Metadata-Version: 2.3
Name: ocr-detection
Version: 0.4.1
Summary: A Python library to detect whether PDF pages contain extractable text or are scanned images requiring OCR
Keywords: pdf,ocr,text-extraction,document-processing,pdf-analysis
Author: satish
Author-email: satish <satish860@gmail.com>
License: MIT
Classifier: Development Status :: 4 - Beta
Classifier: Intended Audience :: Developers
Classifier: License :: OSI Approved :: MIT License
Classifier: Programming Language :: Python :: 3
Classifier: Programming Language :: Python :: 3.13
Classifier: Topic :: Software Development :: Libraries :: Python Modules
Classifier: Topic :: Text Processing :: General
Classifier: Topic :: Multimedia :: Graphics :: Graphics Conversion
Requires-Dist: pymupdf>=1.23.0
Requires-Dist: pdfplumber>=0.10.0
Maintainer: satish
Maintainer-email: satish <satish860@gmail.com>
Requires-Python: >=3.13
Project-URL: Documentation, https://github.com/satish860/ocr-detection#readme
Project-URL: Homepage, https://github.com/satish860/ocr-detection
Project-URL: Issues, https://github.com/satish860/ocr-detection/issues
Project-URL: Repository, https://github.com/satish860/ocr-detection
Description-Content-Type: text/markdown

# OCR Detection Library

A Python library to analyze PDF pages and determine whether they contain extractable text or are scanned images requiring OCR processing.

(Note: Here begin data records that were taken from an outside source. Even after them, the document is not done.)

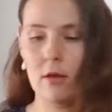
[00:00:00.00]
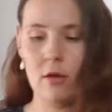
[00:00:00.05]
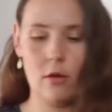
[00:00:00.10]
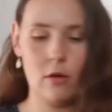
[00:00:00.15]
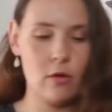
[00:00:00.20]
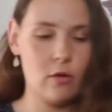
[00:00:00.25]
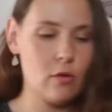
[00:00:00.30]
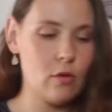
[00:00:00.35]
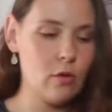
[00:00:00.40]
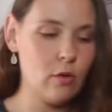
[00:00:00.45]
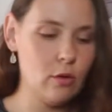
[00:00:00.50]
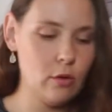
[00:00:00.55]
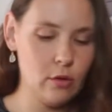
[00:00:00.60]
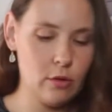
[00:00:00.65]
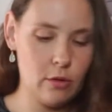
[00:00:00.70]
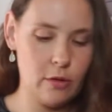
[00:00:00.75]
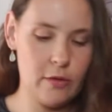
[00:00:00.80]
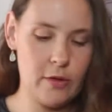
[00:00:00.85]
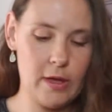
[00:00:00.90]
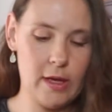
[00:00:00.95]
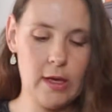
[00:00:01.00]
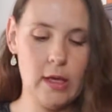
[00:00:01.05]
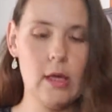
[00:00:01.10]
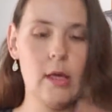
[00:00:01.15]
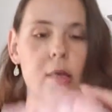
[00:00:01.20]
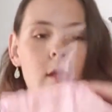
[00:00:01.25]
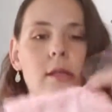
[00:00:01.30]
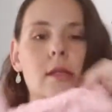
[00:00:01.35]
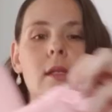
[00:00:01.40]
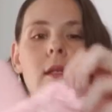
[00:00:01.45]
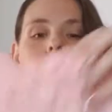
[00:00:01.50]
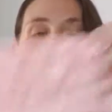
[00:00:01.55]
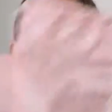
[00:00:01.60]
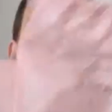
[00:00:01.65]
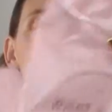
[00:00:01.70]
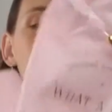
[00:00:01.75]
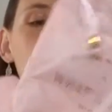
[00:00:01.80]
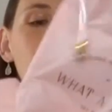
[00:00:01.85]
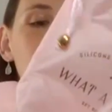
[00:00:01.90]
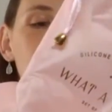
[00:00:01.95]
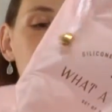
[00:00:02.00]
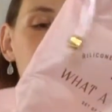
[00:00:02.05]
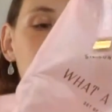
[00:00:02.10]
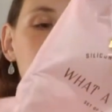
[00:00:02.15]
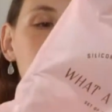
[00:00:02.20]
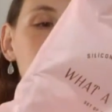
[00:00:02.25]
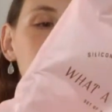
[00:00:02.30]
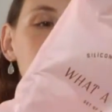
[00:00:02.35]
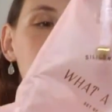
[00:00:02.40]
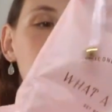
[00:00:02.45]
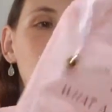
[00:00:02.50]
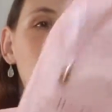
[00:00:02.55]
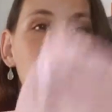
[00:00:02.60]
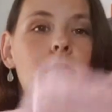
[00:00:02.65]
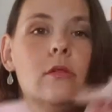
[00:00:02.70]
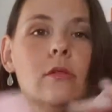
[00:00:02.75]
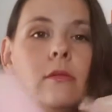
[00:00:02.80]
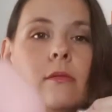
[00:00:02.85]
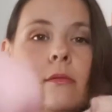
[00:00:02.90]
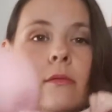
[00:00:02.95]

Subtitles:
The cool little thing is that it comes in this little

**NEW in v0.3.0**: Smart Image Extraction provides **5x faster** performance for scanned PDFs with **33% less memory usage**! Now includes **40x faster** default processing mode and optimized parallel processing for large documents.

## Features

- **Page Type Detection**: Automatically classifies PDF pages as text, scanned, mixed, or empty
- **Smart Image Extraction**: 5x faster image processing for scanned PDFs using embedded images
- **Base64 Image Output**: Get page images as base64-encoded strings for visualization
- **Dual Processing Modes**: Fast mode (40x faster) for speed, accuracy mode for precision
- **Parallel Processing**: Fast analysis of large PDFs using multi-threading (up to 8x speedup)
- **Confidence Scoring**: Reliability indicators for classifications
- **Memory Efficient**: 33% reduction in memory usage with optimized image handling
- **Simple API**: Easy-to-use interface with minimal complexity

## Installation

```bash
# Clone or download the project
cd ocr-detection

# Install with uv (recommended)
uv sync

# Or install with pip
pip install ocr-detection
```

## Usage

### Quick Start

```python
from ocr_detection import detect_ocr

# RECOMMENDED: Serverless mode with images - optimal for most use cases
# (12-17s for 1000+ pages, includes optimized images for OCR processing)
result = detect_ocr("document.pdf", serverless_mode=True, include_images=True)

# RECOMMENDED: Serverless mode for classification only - ultra-fast
# (sub-2 seconds for 1000+ pages, no images)
result = detect_ocr("document.pdf", serverless_mode=True)

# Traditional fast mode - 40x faster than accuracy mode
result = detect_ocr("document.pdf")

# Accuracy mode - slowest but most precise
result = detect_ocr("document.pdf", accuracy_mode=True)

print(result)
# Output: {"status": "partial", "pages": [1, 3, 7, 12]}

# Check the status
if result['status'] == "true":
    print("All pages need OCR")
elif result['status'] == "false":
    print("No pages need OCR")
else:  # partial
    print(f"Pages needing OCR: {result['pages']}")
```

### Recommended Usage (Serverless Optimized)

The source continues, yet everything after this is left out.